“Would you rather?” is a fun game for our family on road trips or when someone gets bored enough to start playing.
Maybe you’ve heard of the game. Someone poses a question that gives you a choice between two items and you discuss it. Would you rather go to the beach or the mountains? Would you rather read a book or watch a movie? Would you rather take a bath or a shower?
The goal is not really to answer the question, but to gain greater discovery and knowledge about one another. The challenge is that the choice is typically between two good things. Choosing between one bad and one good would be easy and reveal little, but choosing between two good things digs deeper into our values, or at least our preferences.
When we hear an answer, we know we have heard someone’s value. We follow their answer with questions: Why would you say that? What guided your choice?
“Would you rather?” is a value question. It gets us to places where we have to wrestle with our preferences and our principles, even if the question is a simple one.
Recently, a pastor asked me a “Would you rather?” question that forced me to wrestle with my values and principles. His question was, “Would you rather a church give $150K to a church plant every year or $150K to Acts 29 every year?”
I thought it was a great question and I gave an answer in the moment, but I thought the question merited some additional thought.
I believe that church planting is the most effective strategy to declare and demonstrate the gospel of Jesus Christ in a community.
First, let’s dispense with the caveats.
- I want to see churches planted. I believe that church planting is the most effective strategy to declare and demonstrate the gospel of Jesus Christ in a community. Our goal in Acts 29 US Southeast is to grow to 200 churches by 2020. So, a church giving $150K a year to a church plant is not an inconsequential thing.
- I affirm and celebrate that churches plant churches. In Acts 29, we celebrate the principle that networks don’t plant churches, churches do. So, a church expressing this kind of generosity is not in conflict with the values of Acts 29. It reflects them.
- I am also invested in building out a network that supports church planting churches so that they might endure. So, the position where God has placed me is going to guide my answer, but there’s also a reason I am giving a significant portion of my life to this role.
Now, since I played my cards already, you can probably guess my answer that evening. I wanted to say, “Both.” But, that’s not how the game is played. You have to pick one. You have to express your values and principles by choosing between two good things.
Elevating the profile of Acts 29 is not our primary objective, but getting our distinctives in front of others is worthy of investment.
I told him that I would rather a church give $150K to Acts 29. Here’s why.
- When a church supports church-planting through Acts 29, the Kingdom impact of Acts 29 expands. Acts 29 brings a unique flavor to the church planting landscape. Our blended distinctives of theological clarity, missional innovation and cultural engagement stand out in the church planting space. It means we believe those three go together and inform one another. They are not opposed to one another, nor are they optional. As money is invested in Acts 29, that message is propagated into the church planting landscape so that planters can be influenced and trained to think in this manner. Elevating the profile of Acts 29 is not our primary objective, but getting our distinctives in front of others is worthy of investment.
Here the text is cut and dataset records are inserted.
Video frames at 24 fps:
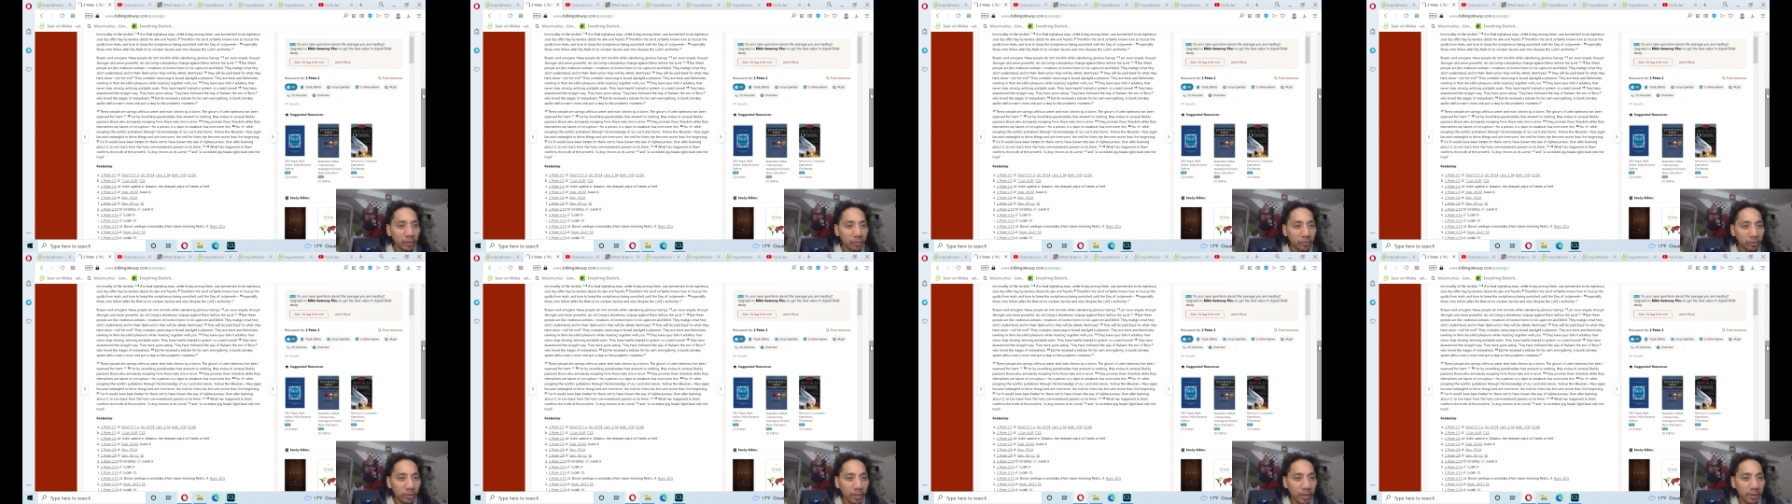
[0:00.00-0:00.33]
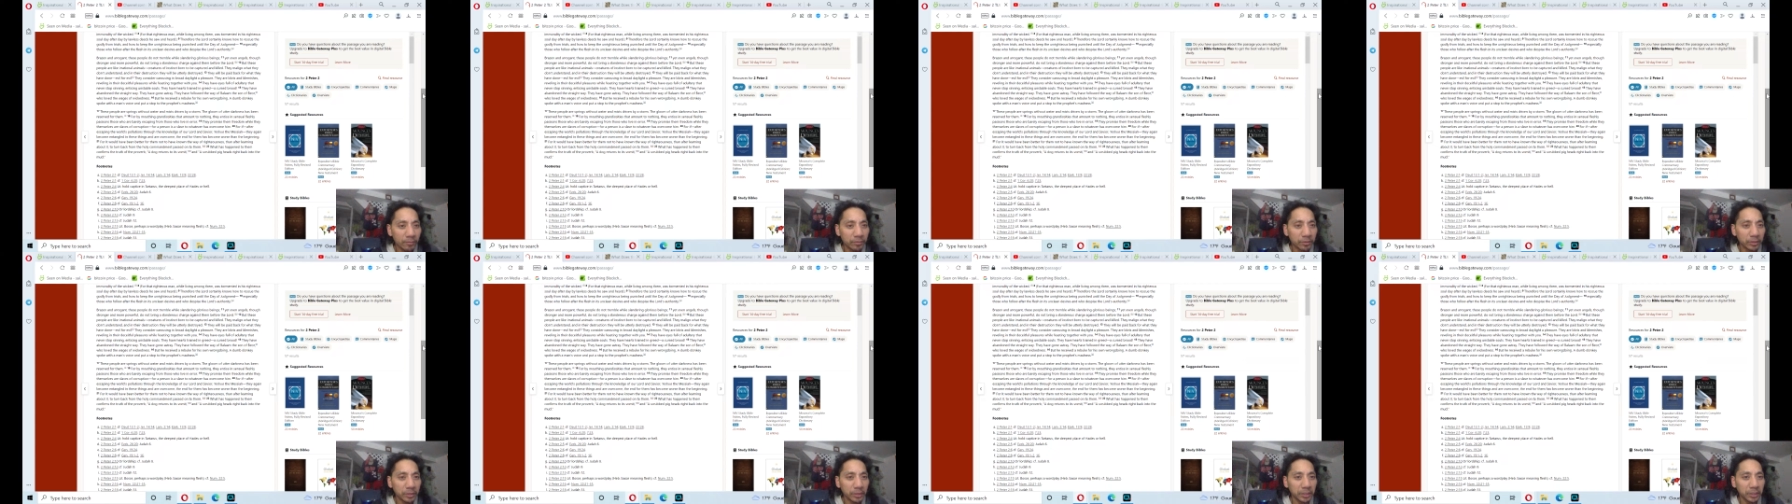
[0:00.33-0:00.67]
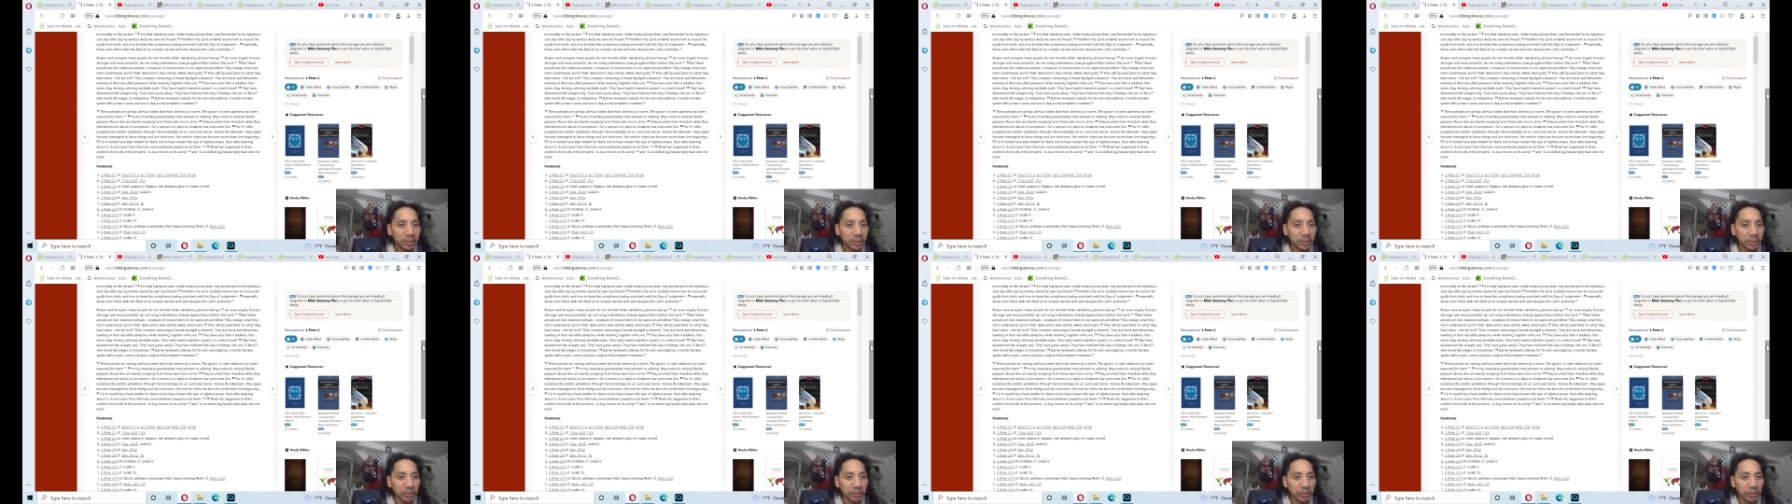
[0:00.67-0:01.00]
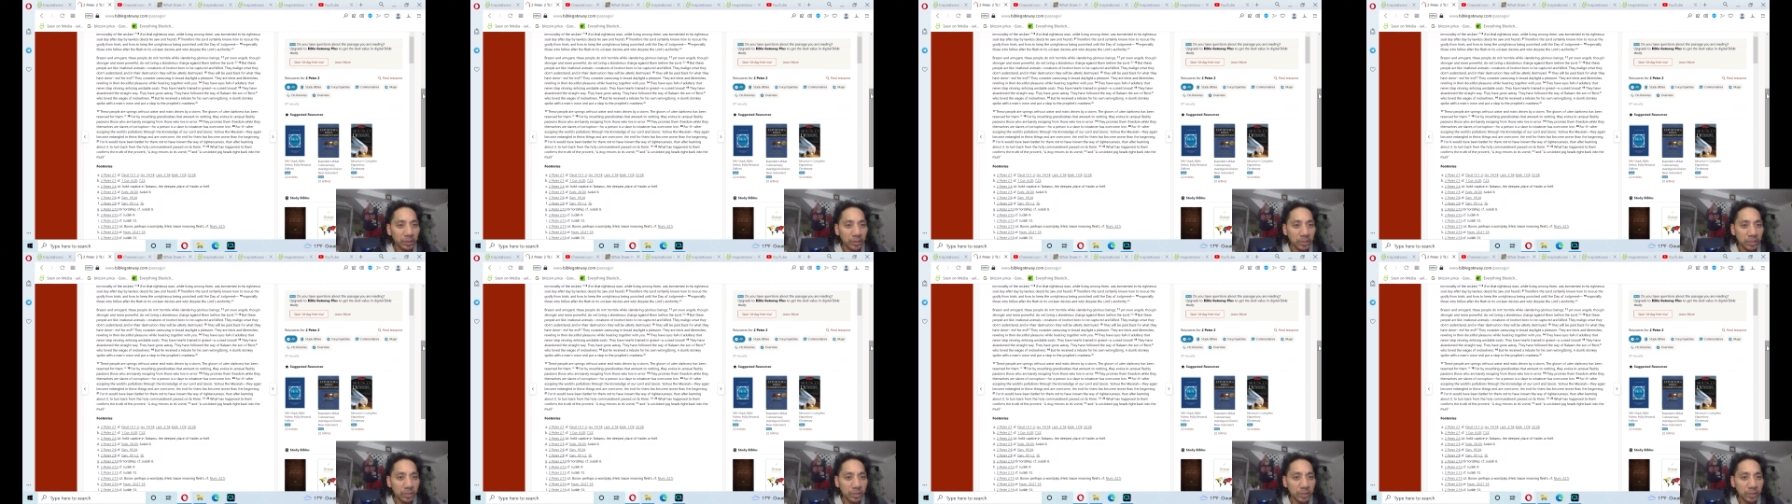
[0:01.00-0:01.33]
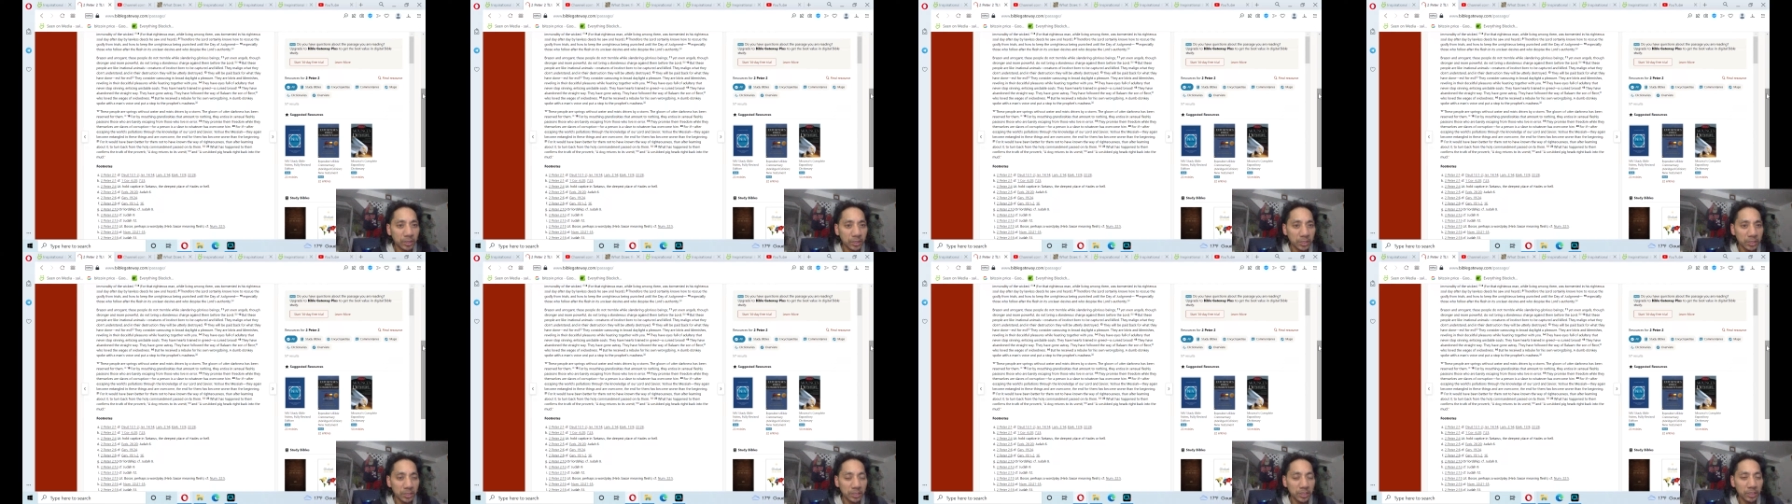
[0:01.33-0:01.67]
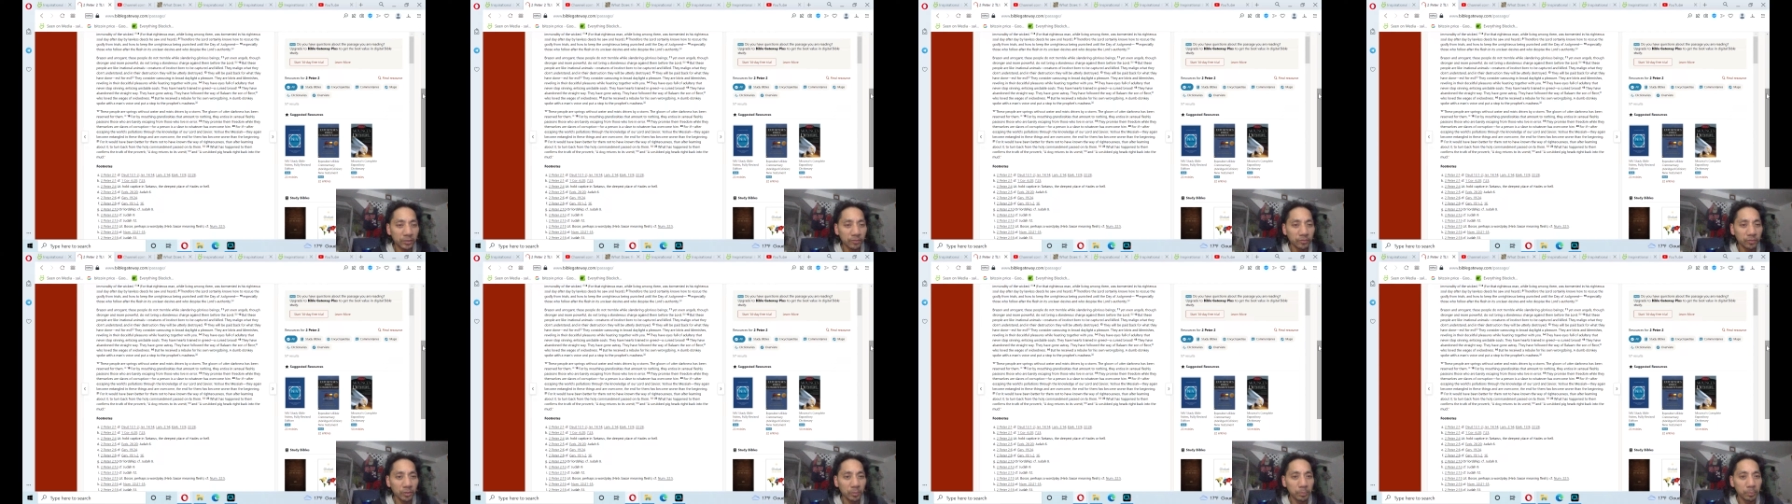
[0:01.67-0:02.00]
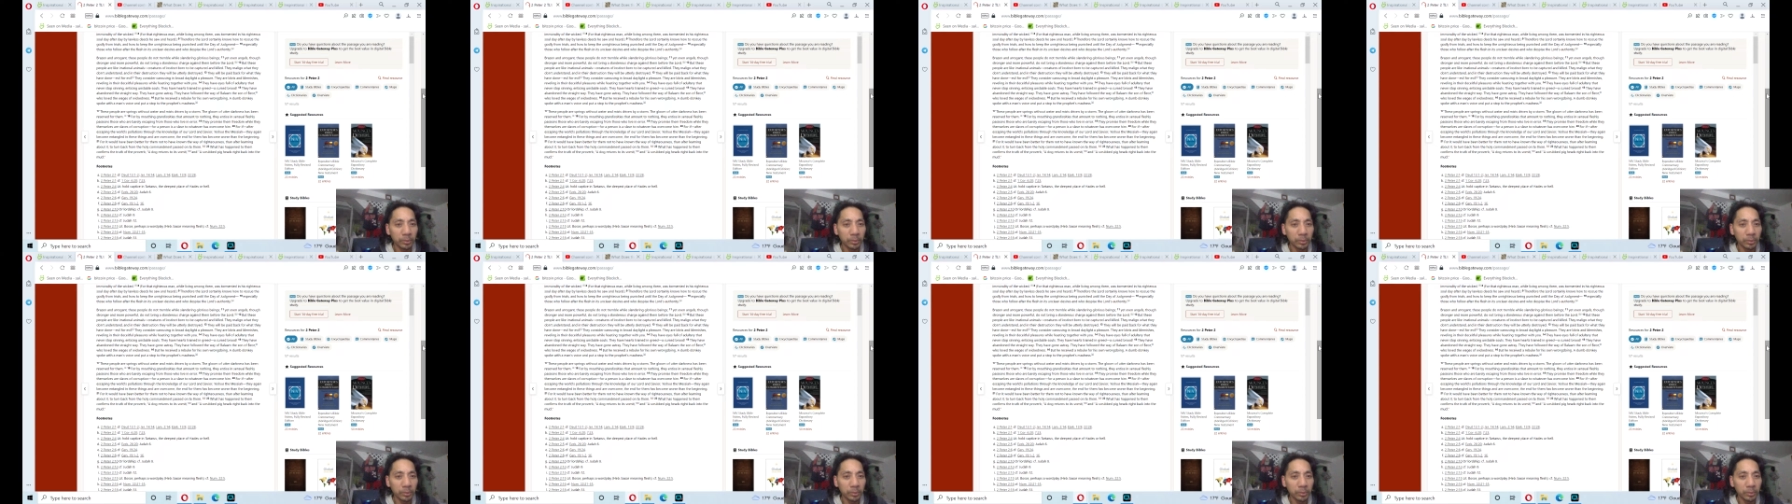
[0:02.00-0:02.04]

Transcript: reveling in their deceitful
- When a church supports church planting through Acts 29, their money is invested exponentially around the world. Acts 29 is a diverse, global family that exists in 11 Networks on 6 continents. Money invested in Acts 29 sees churches planted in Kenya and Kentucky, Dubai and Durham, Rio and Reno. This exponential investment of dollars can be harder to see and celebrate than an individual plant, but the global impact is vast. Some of those dollars get directly to churches on the ground through financial assistance, but every dollar invested is spent on church planting. Things like the Bi-Annual Global Gathering and our Annual Report seek to assist in this celebration.
- When a church supports church planting through Acts 29, they are investing in people, structures and initiatives to not only assess church planters, but to coach, train and support them so that they might endure. We want to plant churches that endure and those churches will need assistance and those pastors will need care. A $150K investment in a church plant might help a guy for a year (or two in some contexts), but what about in years 10-15 of his church’s life? What kind of support structures are there for this pastor and church that are guided by theological clarity, missional innovation and cultural engagement? Where are the resources to help this pastor and church endure? Investing in church planting through Acts 29 helps us work together so that we might encourage one another to endure.
- When a church supports church planting through Acts 29, they are also joining into the mission of Acts 29 in a real, relational way. This means that they are investing money in the Network (and potentially other Acts 29 church plants), but they are also investing their influence and expertise. The church becomes an invested resource in what God is doing through Acts 29. Their treasure is going to guide their heart investment of time and talent.
Investing in church planting through Acts 29 helps us work together so that we might encourage one another to endure.
I hope that more churches will see the value of Acts 29’s unique distinctives in the church planting space and want to see our influence expand. I pray that churches will see the value of our structures and initiatives that assess, coach, train and support church planting churches. I hope that more churches will labor together as Acts 29 so that more churches and pastors might endure faithfully to the end. Investing dollars in this mission helps make this all happen.